OpenAI has scrapped a major plan to restructure its corporate governance, opting instead to maintain control under its nonprofit parent organization, a move that curtails CEO Sam Altman’s influence and responds to growing public and legal pressure.
The decision, announced Monday, follows mounting criticism and a lawsuit from co-founder Elon Musk, who claims OpenAI is drifting from its founding mission of developing artificial intelligence to benefit humanity. Musk’s legal challenge will proceed, with his attorney arguing the revised plan lacks transparency.
OpenAI had originally proposed converting its for-profit arm into a public benefit corporation (PBC), giving it flexibility to raise billions in funding while diluting the nonprofit’s control. That plan drew scrutiny from regulators, civil society groups, and state attorneys general in California and Delaware.
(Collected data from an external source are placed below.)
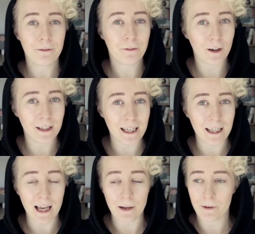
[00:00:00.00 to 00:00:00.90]

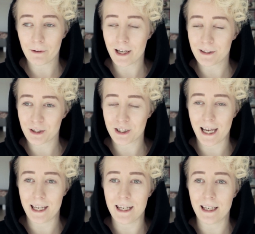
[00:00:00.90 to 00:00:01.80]
funny and very
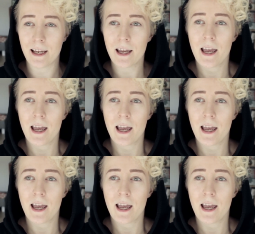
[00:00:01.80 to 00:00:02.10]
entertaining,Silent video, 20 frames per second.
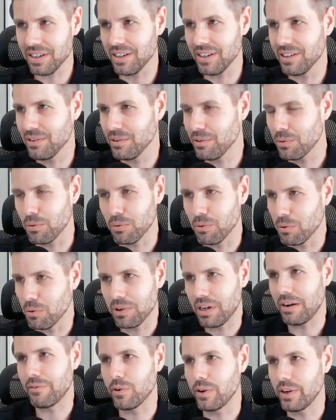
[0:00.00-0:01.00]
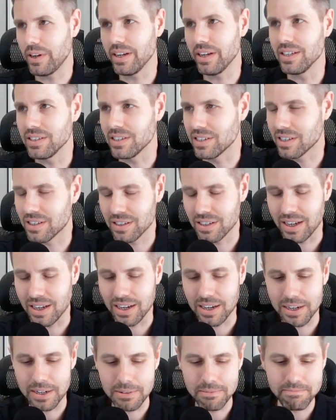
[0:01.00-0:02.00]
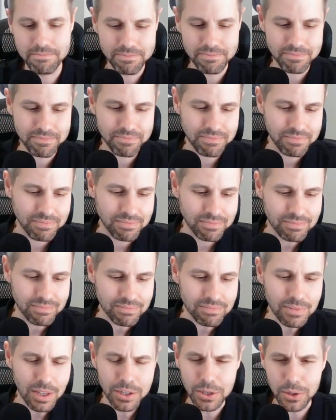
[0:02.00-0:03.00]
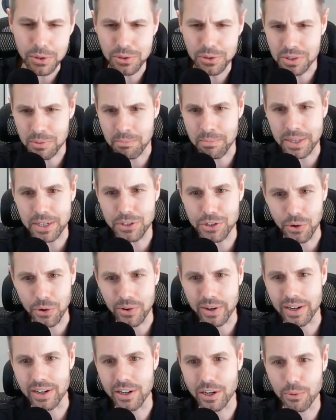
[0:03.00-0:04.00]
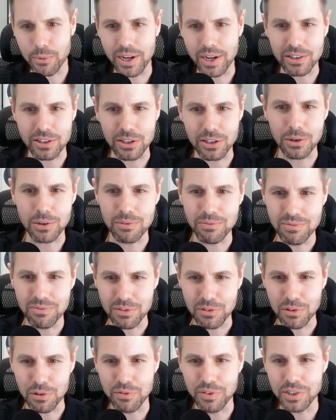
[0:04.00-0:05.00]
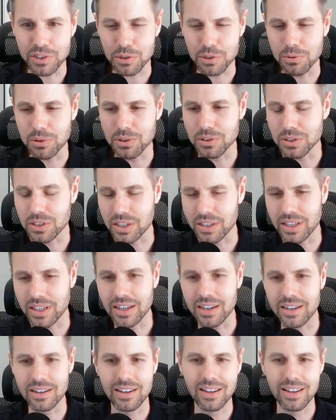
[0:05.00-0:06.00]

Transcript: whatever it is. You're using Midjourney to create their visuals and thenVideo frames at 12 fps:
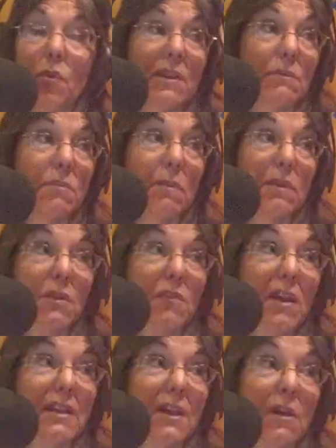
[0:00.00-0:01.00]
Pauling Public
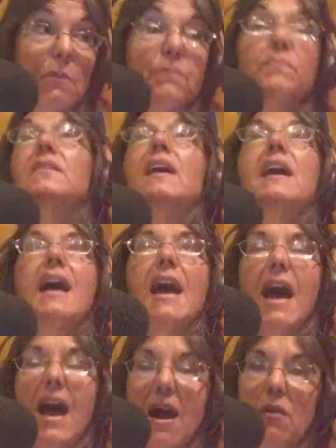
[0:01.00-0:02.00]
Radio,
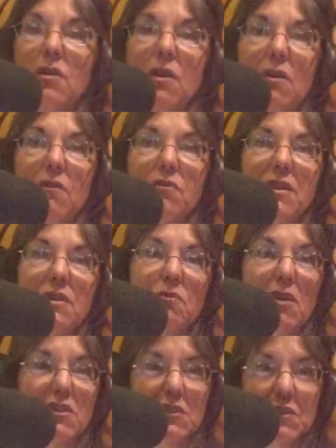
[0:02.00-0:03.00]
out of the
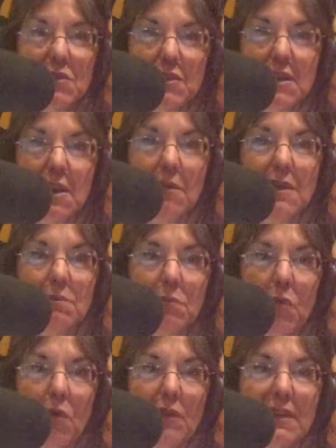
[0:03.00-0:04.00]
Rush Studio in
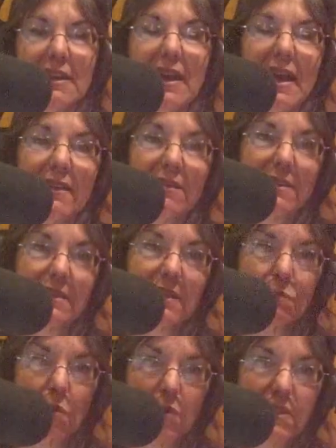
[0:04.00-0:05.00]
Pauling, and this
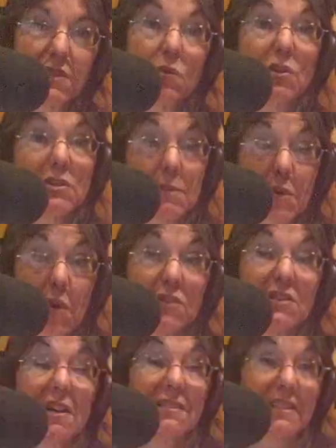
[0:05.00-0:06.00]
is Marcy's World. I'm your host,
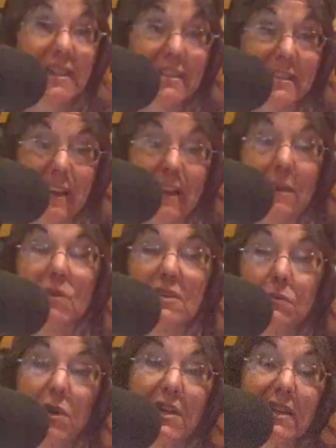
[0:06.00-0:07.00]
Dr. Nancy Iankowitz,
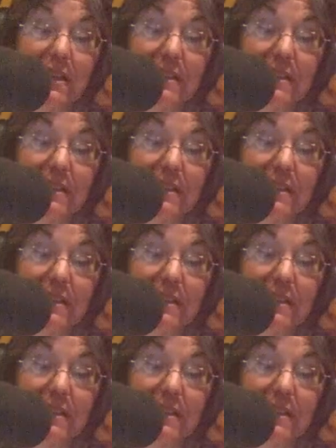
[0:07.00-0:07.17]
and we're going to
Instead, OpenAI said its nonprofit will remain in control and also become a major shareholder in the for-profit arm. Chairman Bret Taylor called it a compromise that preserves the organization’s original structure while satisfying investor expectations. Altman said the revised plan would still support fundraising, with no changes to existing investor relationships, including with Microsoft.
Critics remain cautious. Former OpenAI ethics adviser Page Hedley questioned whether the nonprofit’s mission would truly take legal precedence over commercial goals under the new arrangement. He warned the current language lacks the clarity found in OpenAI’s original 2019 charter.
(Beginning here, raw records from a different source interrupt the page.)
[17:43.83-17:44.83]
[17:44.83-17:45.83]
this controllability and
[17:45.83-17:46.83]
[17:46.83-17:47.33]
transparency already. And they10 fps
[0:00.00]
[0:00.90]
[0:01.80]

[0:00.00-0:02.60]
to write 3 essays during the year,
The governance saga unfolds as OpenAI pursues ambitious funding targets, including a \$40 billion round reportedly led by Japan’s SoftBank. That deal had been linked to a full shift to for-profit status. Monday’s decision leaves that future unclear.
Meanwhile, Musk’s lawsuit continues. His legal team claims the nonprofit’s control is being overstated and that its equity stake in the for-profit arm has been drastically reduced.
OpenAI has dismissed the lawsuit as a bad-faith attempt to derail its progress.